(Collected data entries)
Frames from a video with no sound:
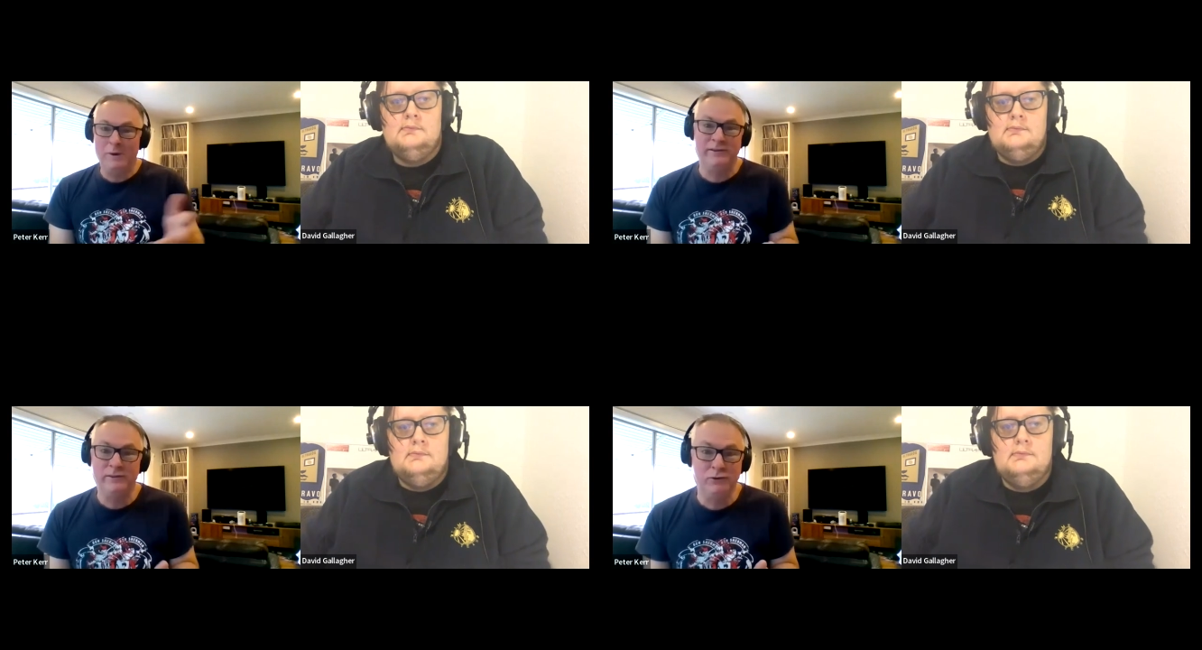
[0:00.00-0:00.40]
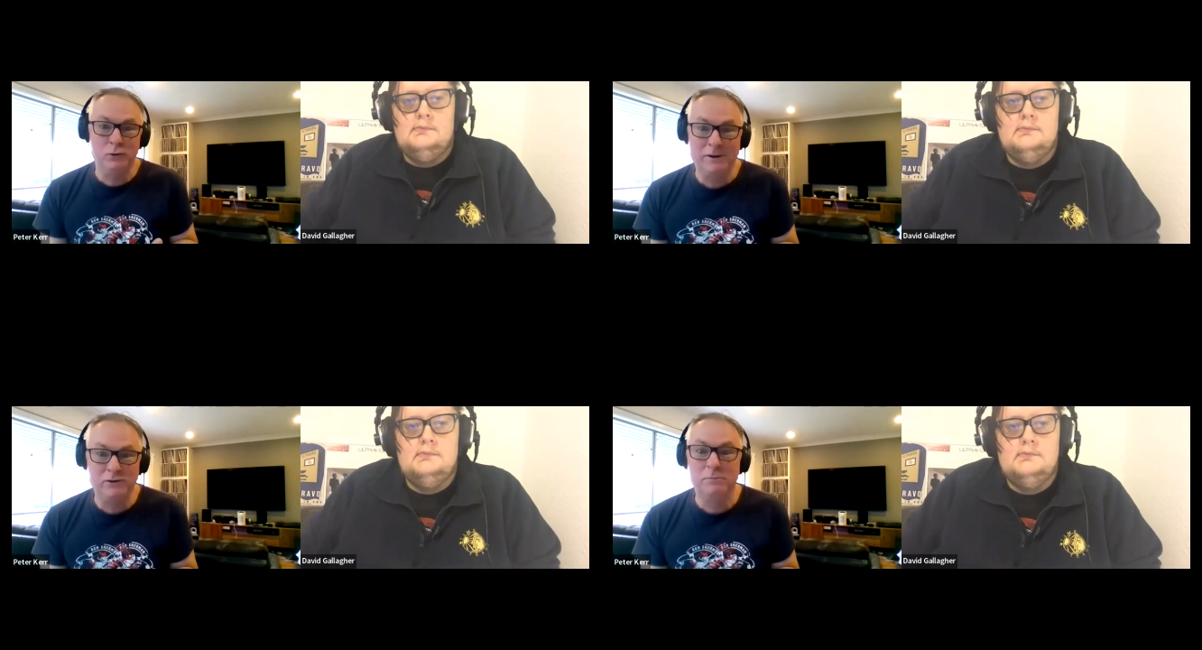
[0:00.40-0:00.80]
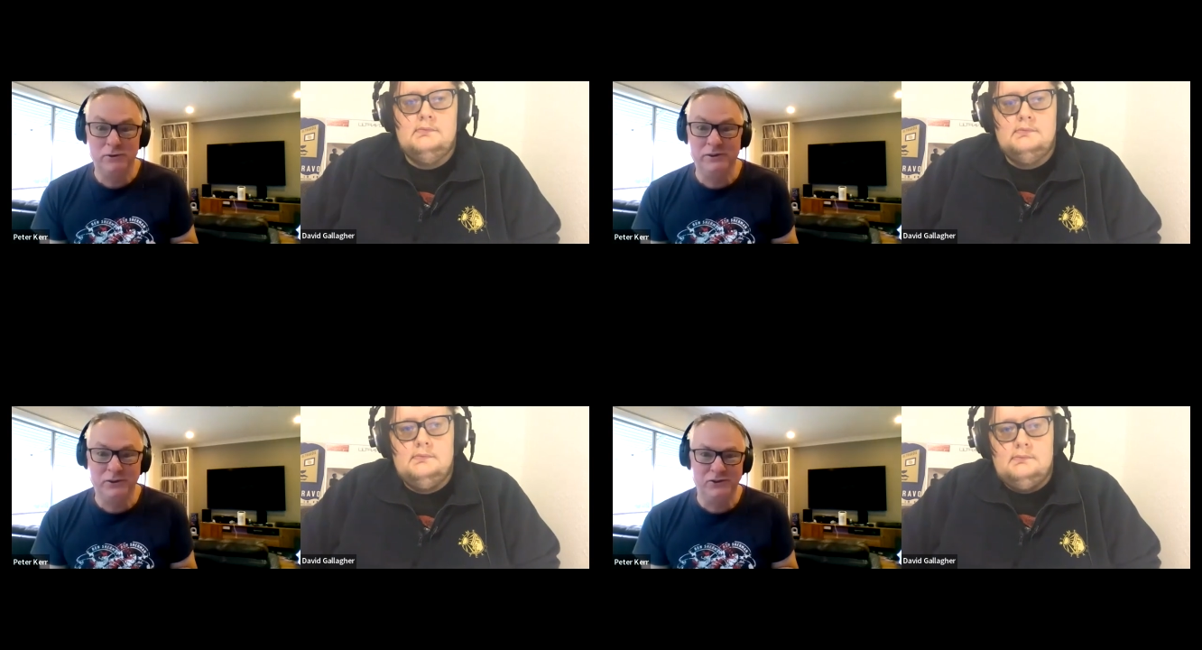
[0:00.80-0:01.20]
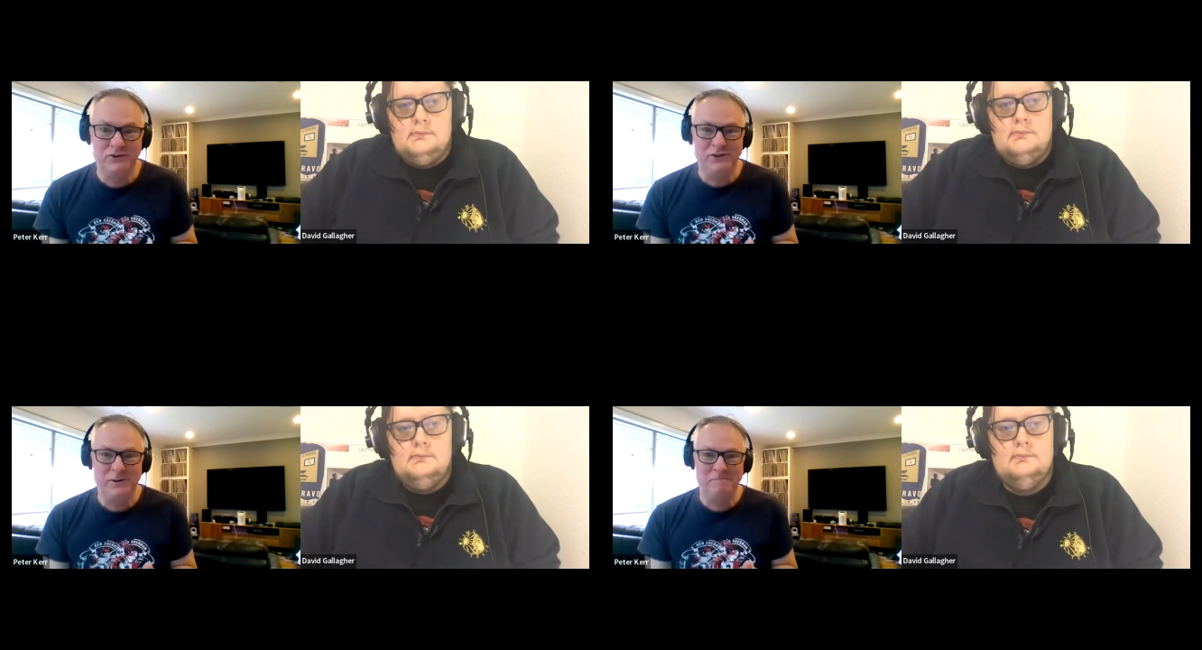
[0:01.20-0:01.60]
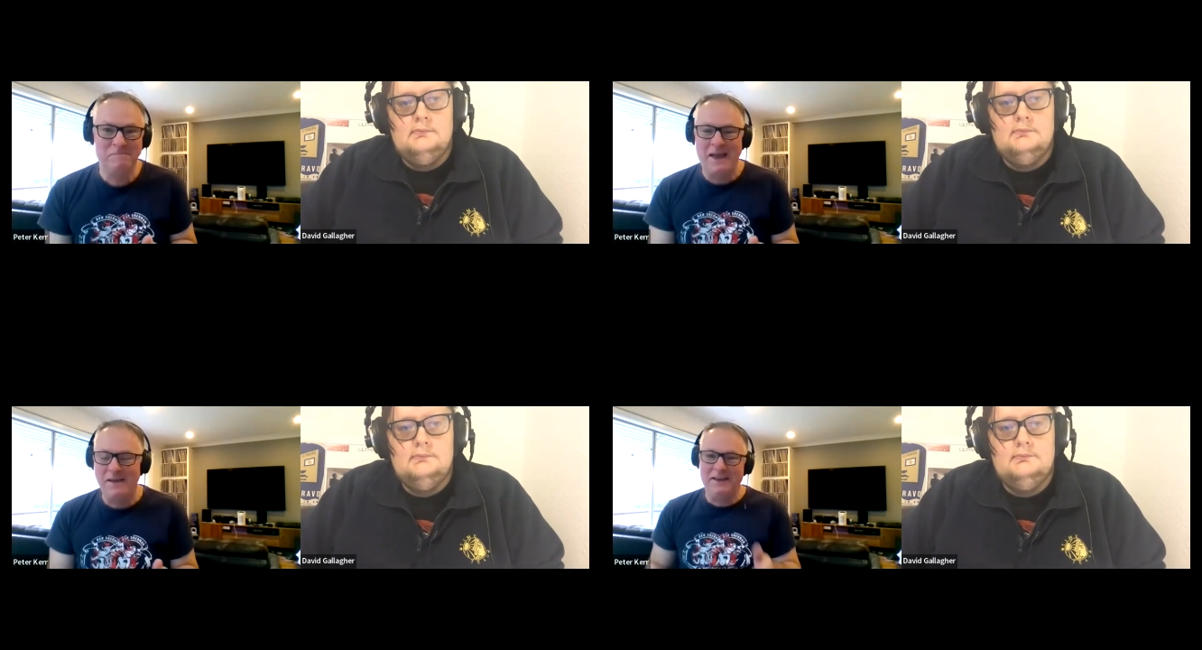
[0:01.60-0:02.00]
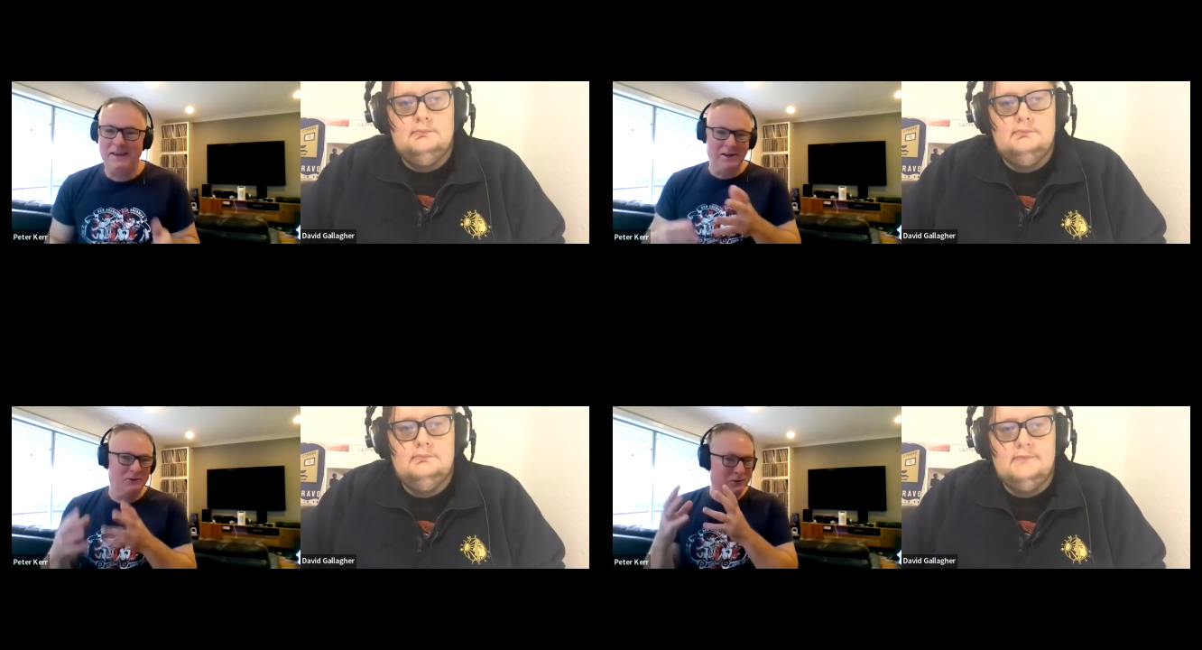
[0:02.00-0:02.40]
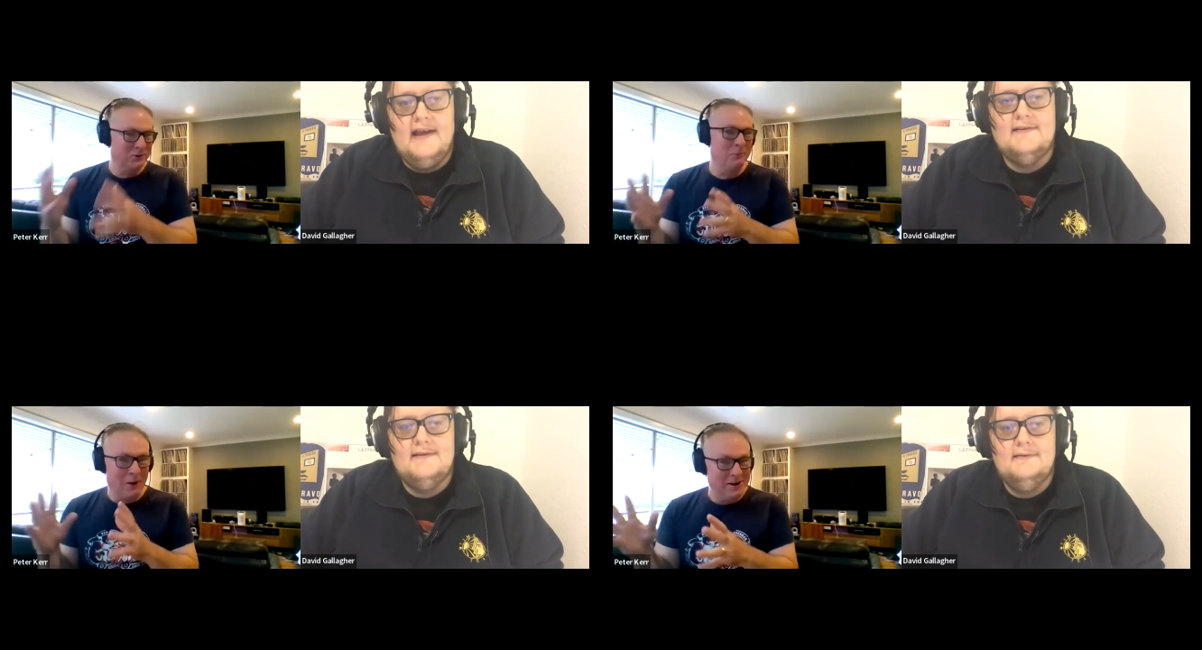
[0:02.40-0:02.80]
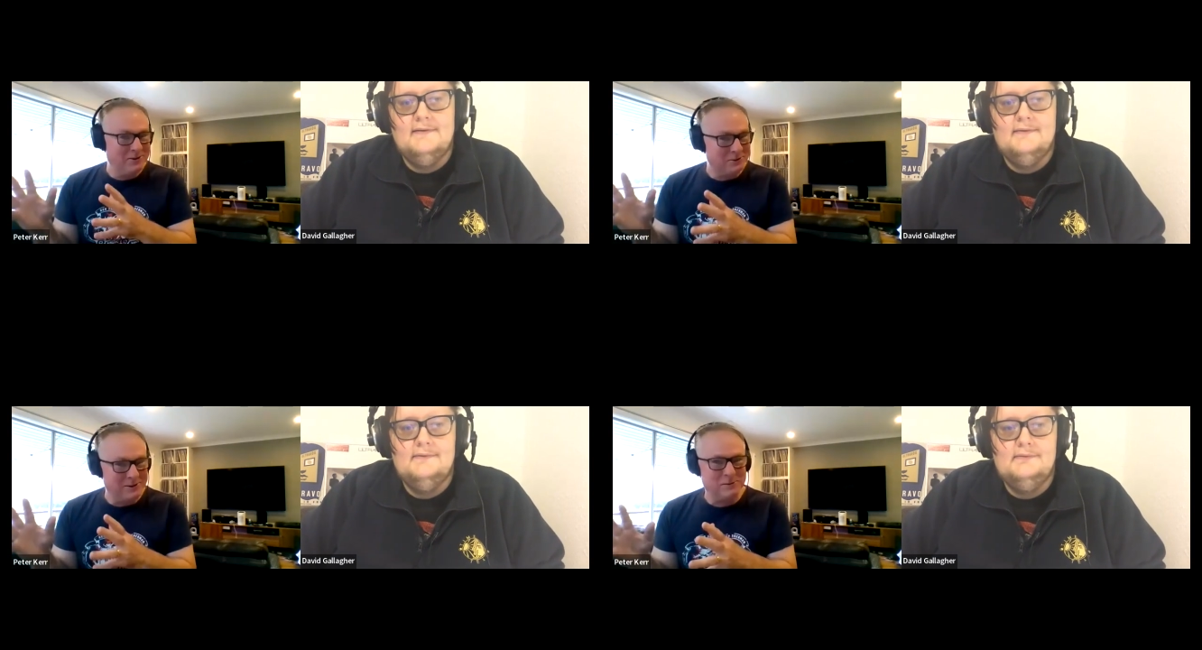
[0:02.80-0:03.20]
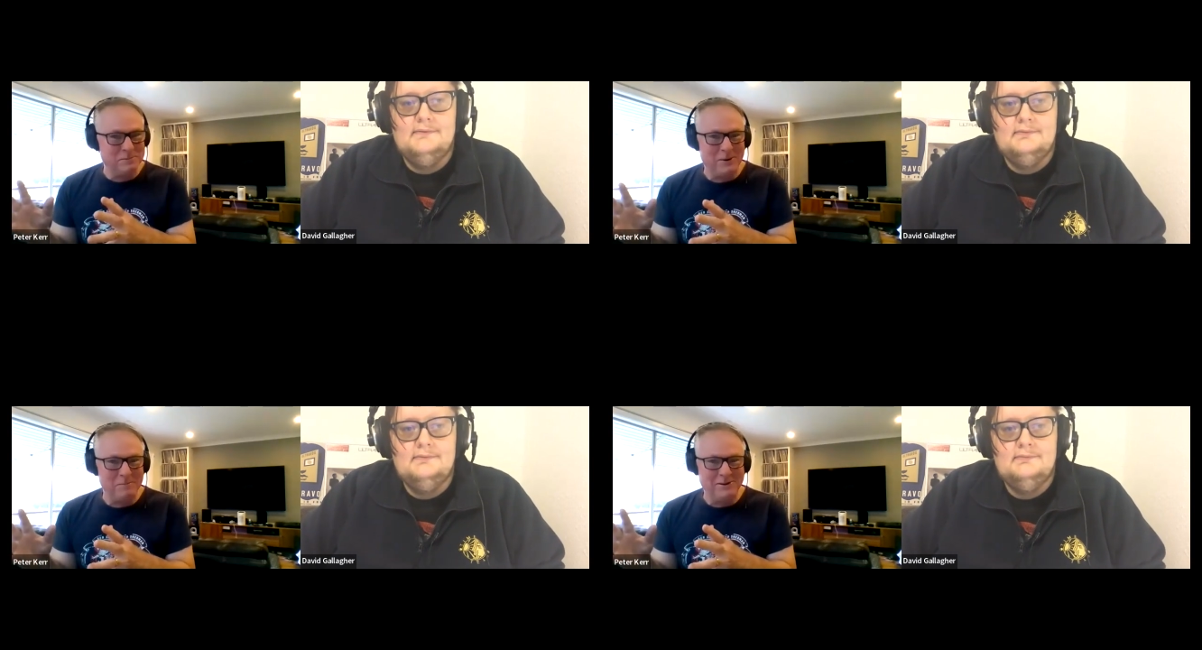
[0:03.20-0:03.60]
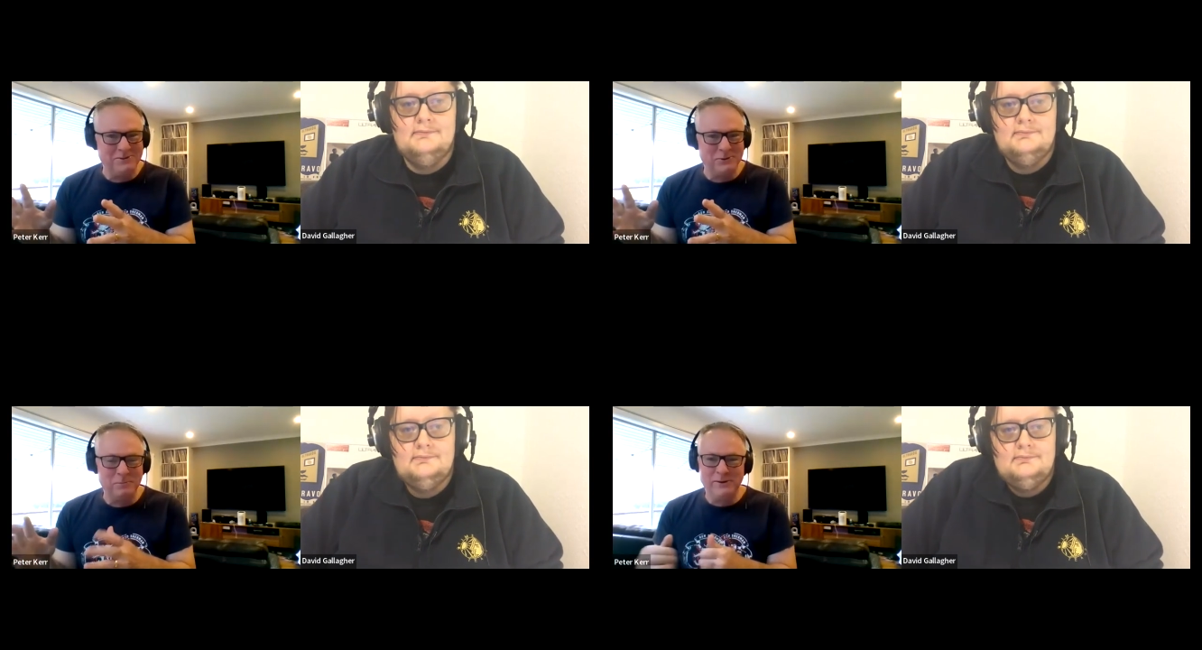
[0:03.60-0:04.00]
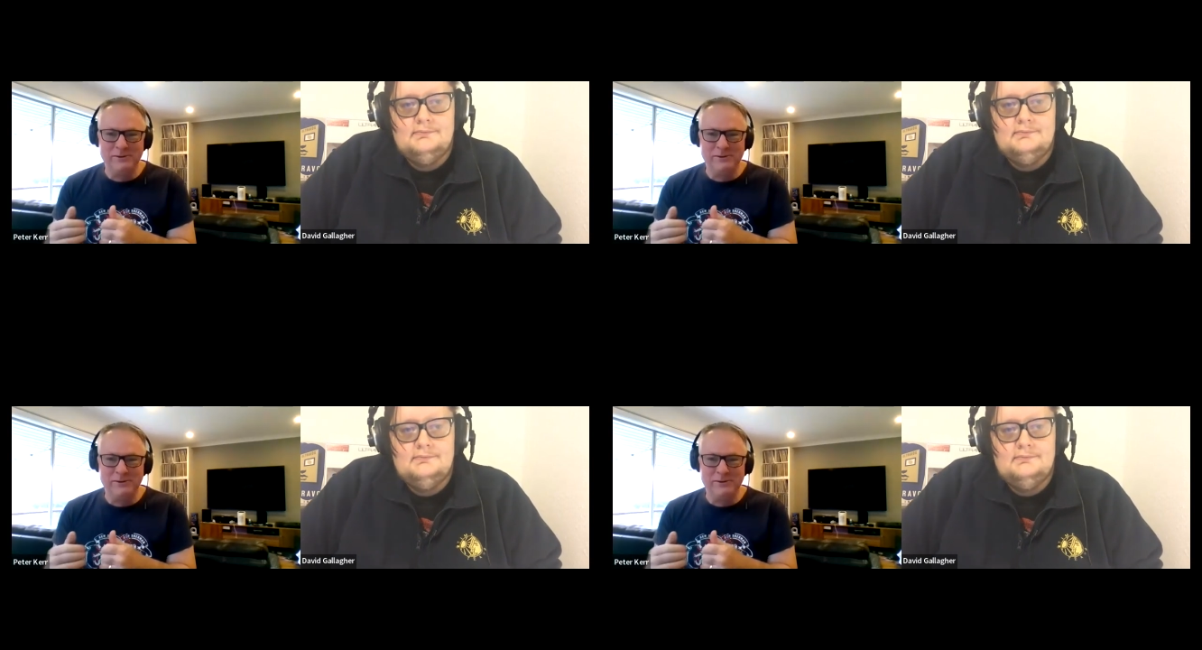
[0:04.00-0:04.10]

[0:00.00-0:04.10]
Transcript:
Speaker 1: is when it's too much musicianship and they're getting too yes. way too experimental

> **Activity**: From the line that holds "[0:03.20-0:03.60]" to the last line of the data, return those lines exactly and nothing else; both ends count, and pictures stay out.

> **Answer to this exercise**:
[0:03.20-0:03.60]
[0:03.60-0:04.00]
[0:04.00-0:04.10]

[0:00.00-0:04.10]
Transcript:
Speaker 1: is when it's too much musicianship and they're getting too yes. way too experimental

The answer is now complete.